Stored data:
....
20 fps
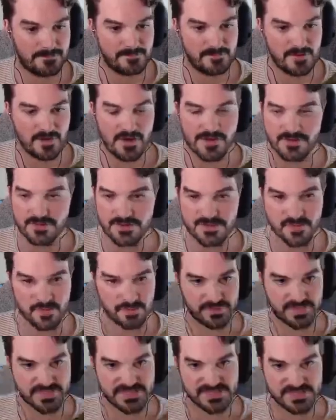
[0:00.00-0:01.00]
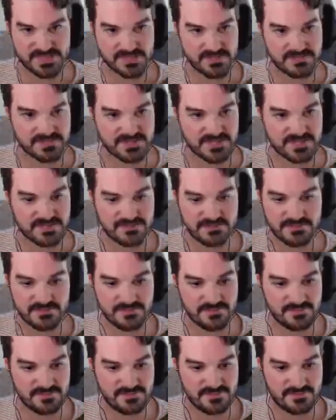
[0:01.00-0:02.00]
Oh, there was more plastic over there.
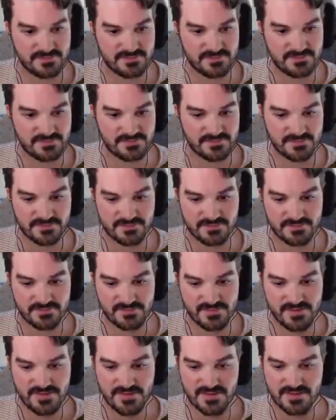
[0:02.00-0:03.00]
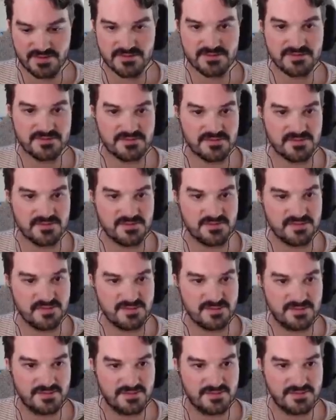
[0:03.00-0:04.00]
Huh.
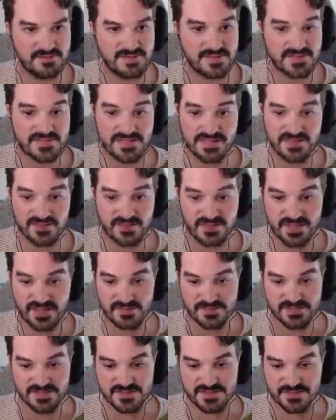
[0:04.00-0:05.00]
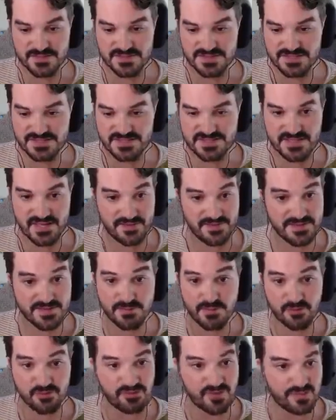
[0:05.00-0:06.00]
Turns out I could have kept those buildings. And there's
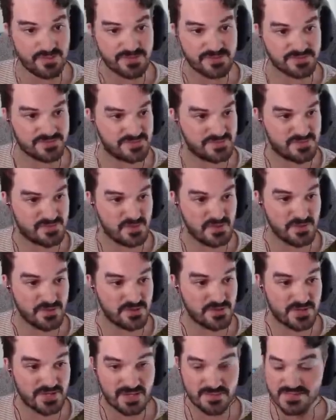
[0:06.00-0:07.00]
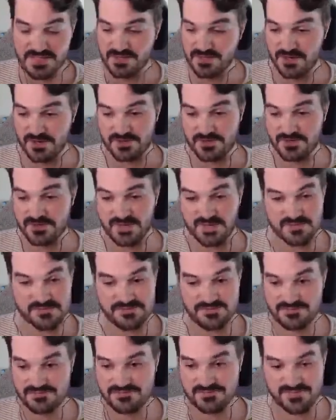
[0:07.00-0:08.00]
more rubble as well. We could have kept our concrete
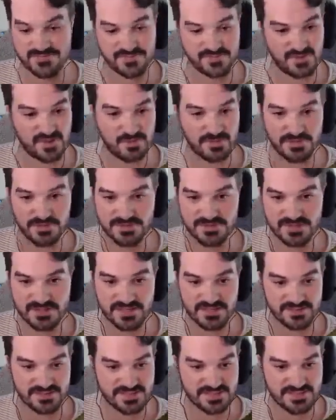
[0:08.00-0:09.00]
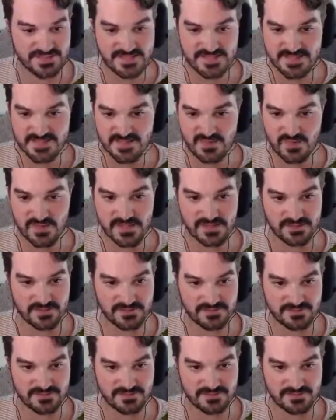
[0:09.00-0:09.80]
rubble collectors as well.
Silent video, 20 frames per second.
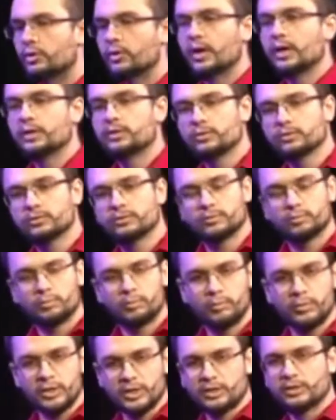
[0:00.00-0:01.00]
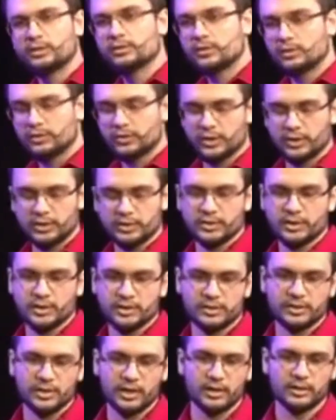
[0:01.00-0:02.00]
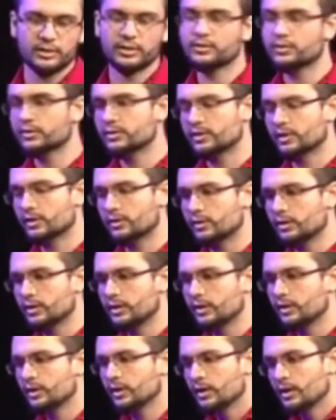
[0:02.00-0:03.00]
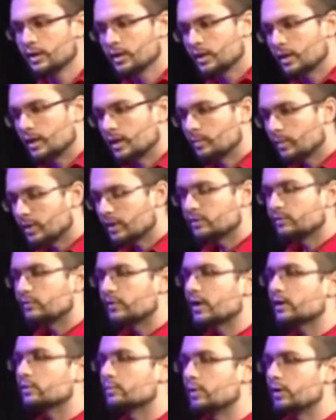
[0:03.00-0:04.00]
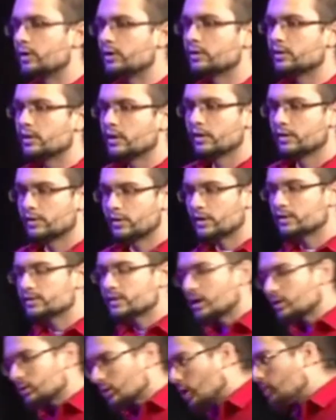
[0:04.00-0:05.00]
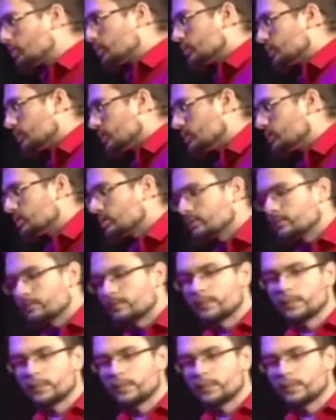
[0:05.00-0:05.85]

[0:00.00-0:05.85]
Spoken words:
know I don't mean the things I say necessarily. I may in fact mean the exact opposite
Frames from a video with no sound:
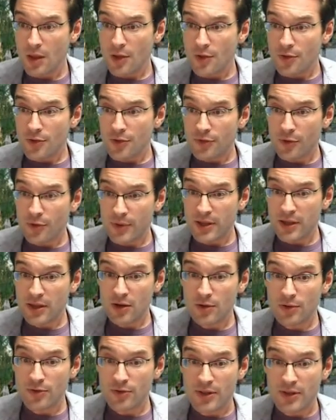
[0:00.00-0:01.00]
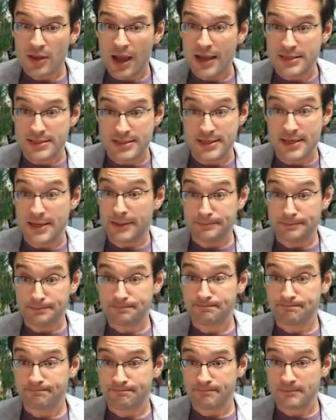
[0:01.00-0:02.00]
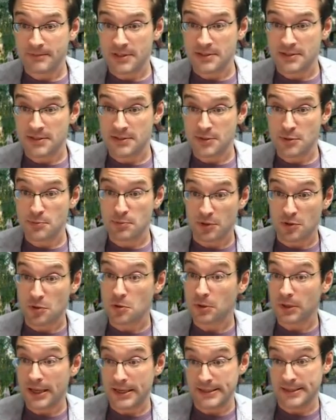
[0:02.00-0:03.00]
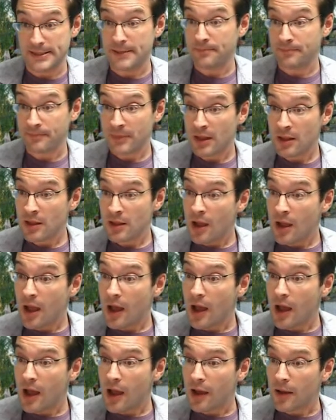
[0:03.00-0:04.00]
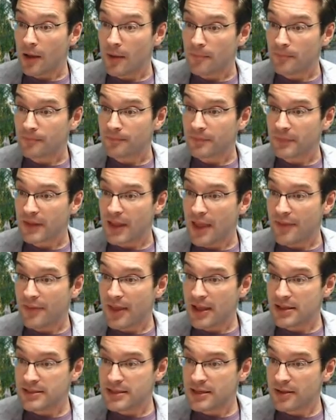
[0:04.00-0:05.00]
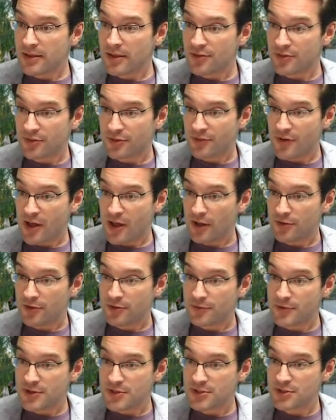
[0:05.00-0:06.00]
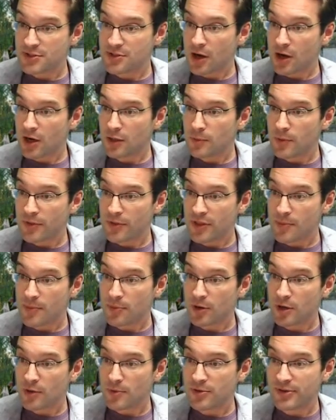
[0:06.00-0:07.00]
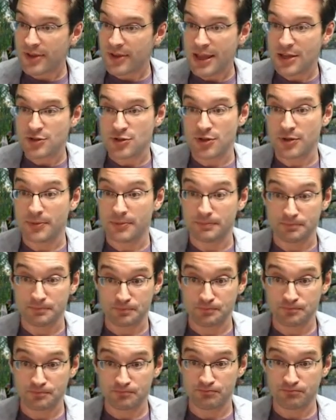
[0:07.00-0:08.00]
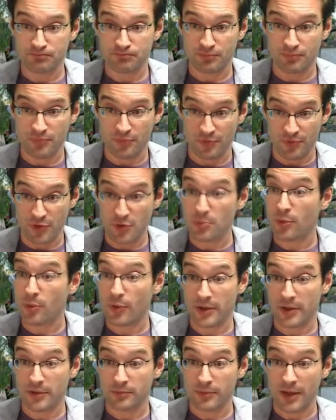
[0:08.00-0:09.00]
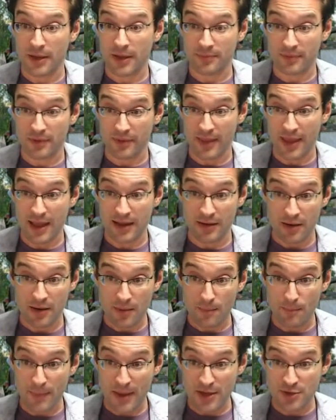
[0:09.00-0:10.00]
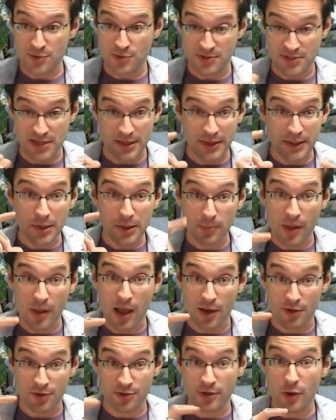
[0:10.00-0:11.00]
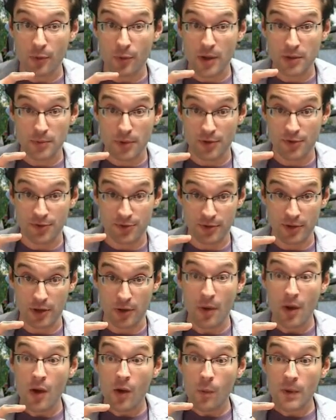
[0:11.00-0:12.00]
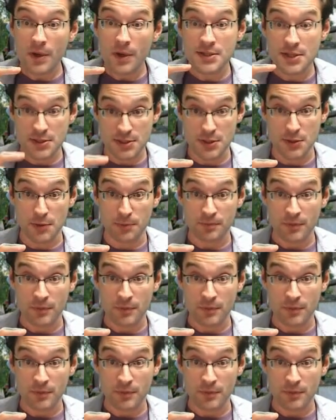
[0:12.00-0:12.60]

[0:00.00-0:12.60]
So here's the idea. It's a super cool idea. Um, and the idea is as follows. We start with the permutation viewpoint, right? That matrix, that little block, 0, 1, 1, 0. What does it do?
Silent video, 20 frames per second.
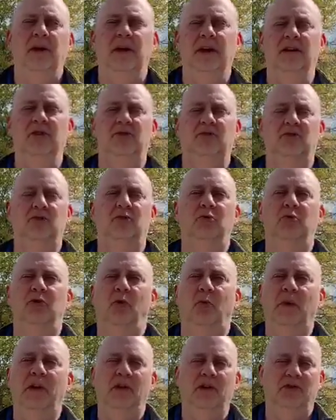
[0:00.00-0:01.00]
into the
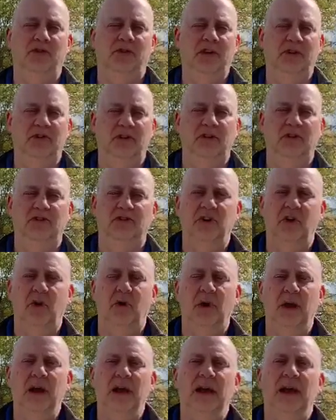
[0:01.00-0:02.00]
winter season. So
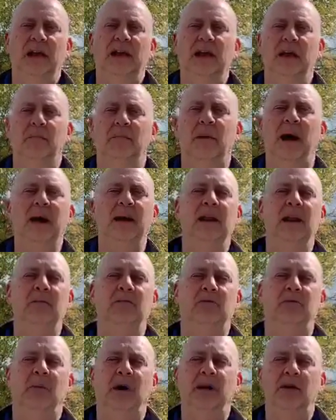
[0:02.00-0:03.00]
again, my
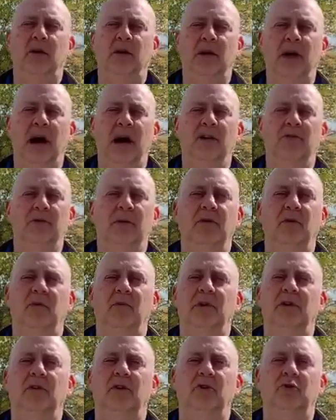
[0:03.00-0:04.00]
name's Michael Kosman, the
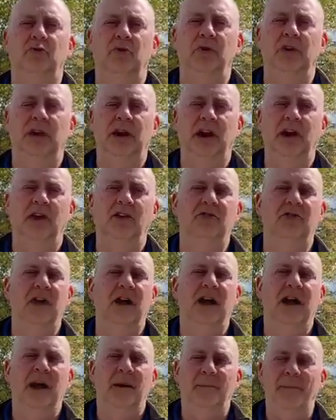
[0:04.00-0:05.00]
Realtor Truly Cares.
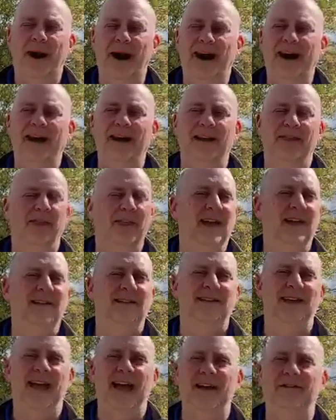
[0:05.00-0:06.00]
Bye and
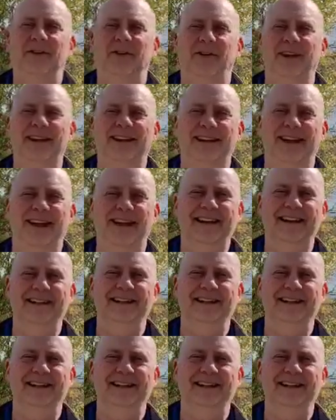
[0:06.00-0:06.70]
thanks. Have a great day.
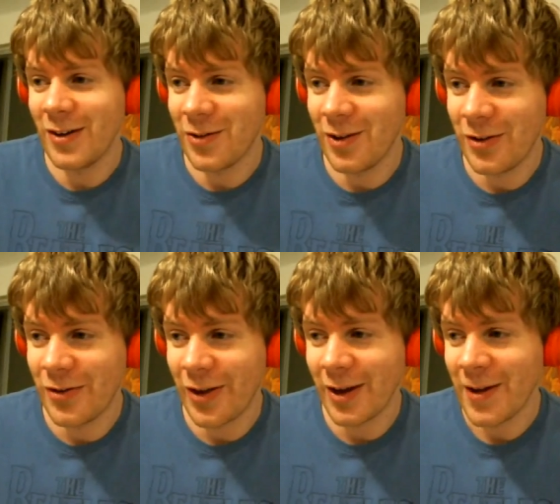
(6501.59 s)
It's
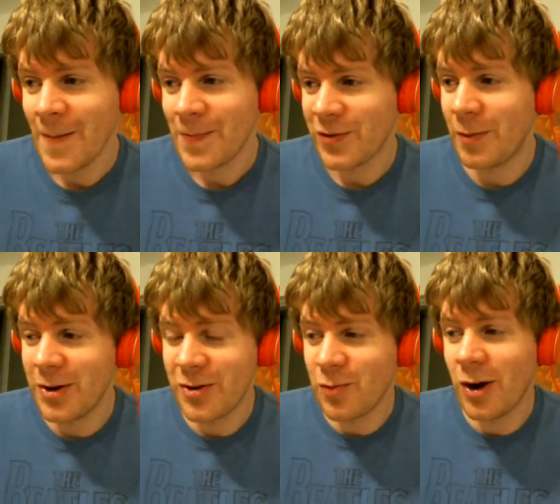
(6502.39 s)
just like
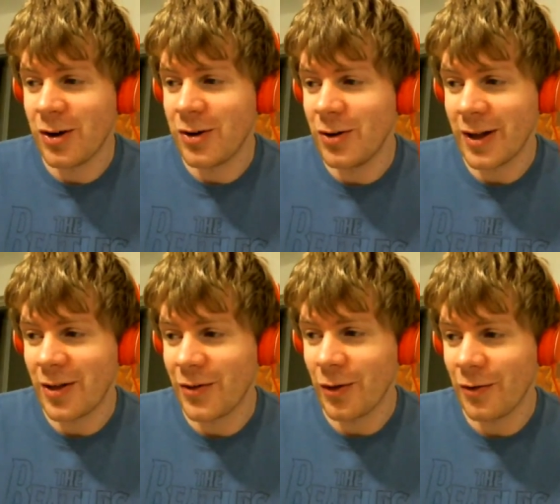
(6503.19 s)
somebody just wanted to do like
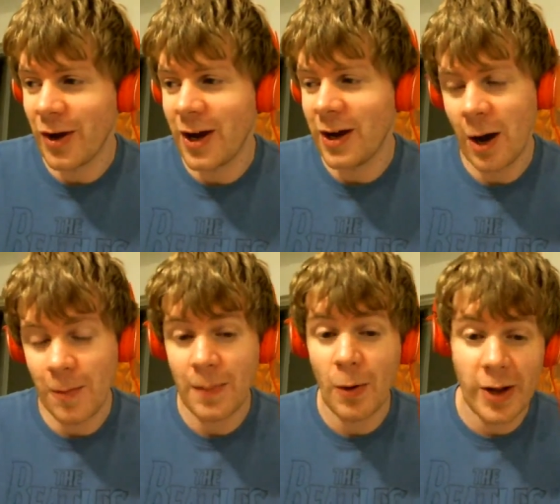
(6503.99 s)
the survey and how
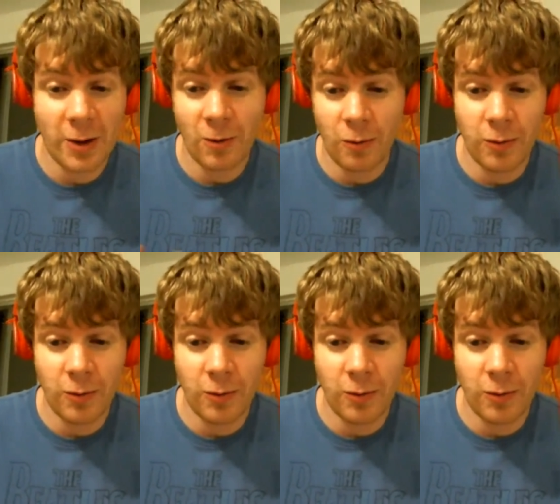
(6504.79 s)
people like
....
How to complete this task: Every line above goes into the copy unchanged; the pictures do not.

Task response:
20 fps
[0:00.00-0:01.00]
[0:01.00-0:02.00]
Oh, there was more plastic over there.
[0:02.00-0:03.00]
[0:03.00-0:04.00]
Huh.
[0:04.00-0:05.00]
[0:05.00-0:06.00]
Turns out I could have kept those buildings. And there's
[0:06.00-0:07.00]
[0:07.00-0:08.00]
more rubble as well. We could have kept our concrete
[0:08.00-0:09.00]
[0:09.00-0:09.80]
rubble collectors as well.
Silent video, 20 frames per second.
[0:00.00-0:01.00]
[0:01.00-0:02.00]
[0:02.00-0:03.00]
[0:03.00-0:04.00]
[0:04.00-0:05.00]
[0:05.00-0:05.85]

[0:00.00-0:05.85]
Spoken words:
know I don't mean the things I say necessarily. I may in fact mean the exact opposite
Frames from a video with no sound:
[0:00.00-0:01.00]
[0:01.00-0:02.00]
[0:02.00-0:03.00]
[0:03.00-0:04.00]
[0:04.00-0:05.00]
[0:05.00-0:06.00]
[0:06.00-0:07.00]
[0:07.00-0:08.00]
[0:08.00-0:09.00]
[0:09.00-0:10.00]
[0:10.00-0:11.00]
[0:11.00-0:12.00]
[0:12.00-0:12.60]

[0:00.00-0:12.60]
So here's the idea. It's a super cool idea. Um, and the idea is as follows. We start with the permutation viewpoint, right? That matrix, that little block, 0, 1, 1, 0. What does it do?
Silent video, 20 frames per second.
[0:00.00-0:01.00]
into the
[0:01.00-0:02.00]
winter season. So
[0:02.00-0:03.00]
again, my
[0:03.00-0:04.00]
name's Michael Kosman, the
[0:04.00-0:05.00]
Realtor Truly Cares.
[0:05.00-0:06.00]
Bye and
[0:06.00-0:06.70]
thanks. Have a great day.
(6501.59 s)
It's
(6502.39 s)
just like
(6503.19 s)
somebody just wanted to do like
(6503.99 s)
the survey and how
(6504.79 s)
people like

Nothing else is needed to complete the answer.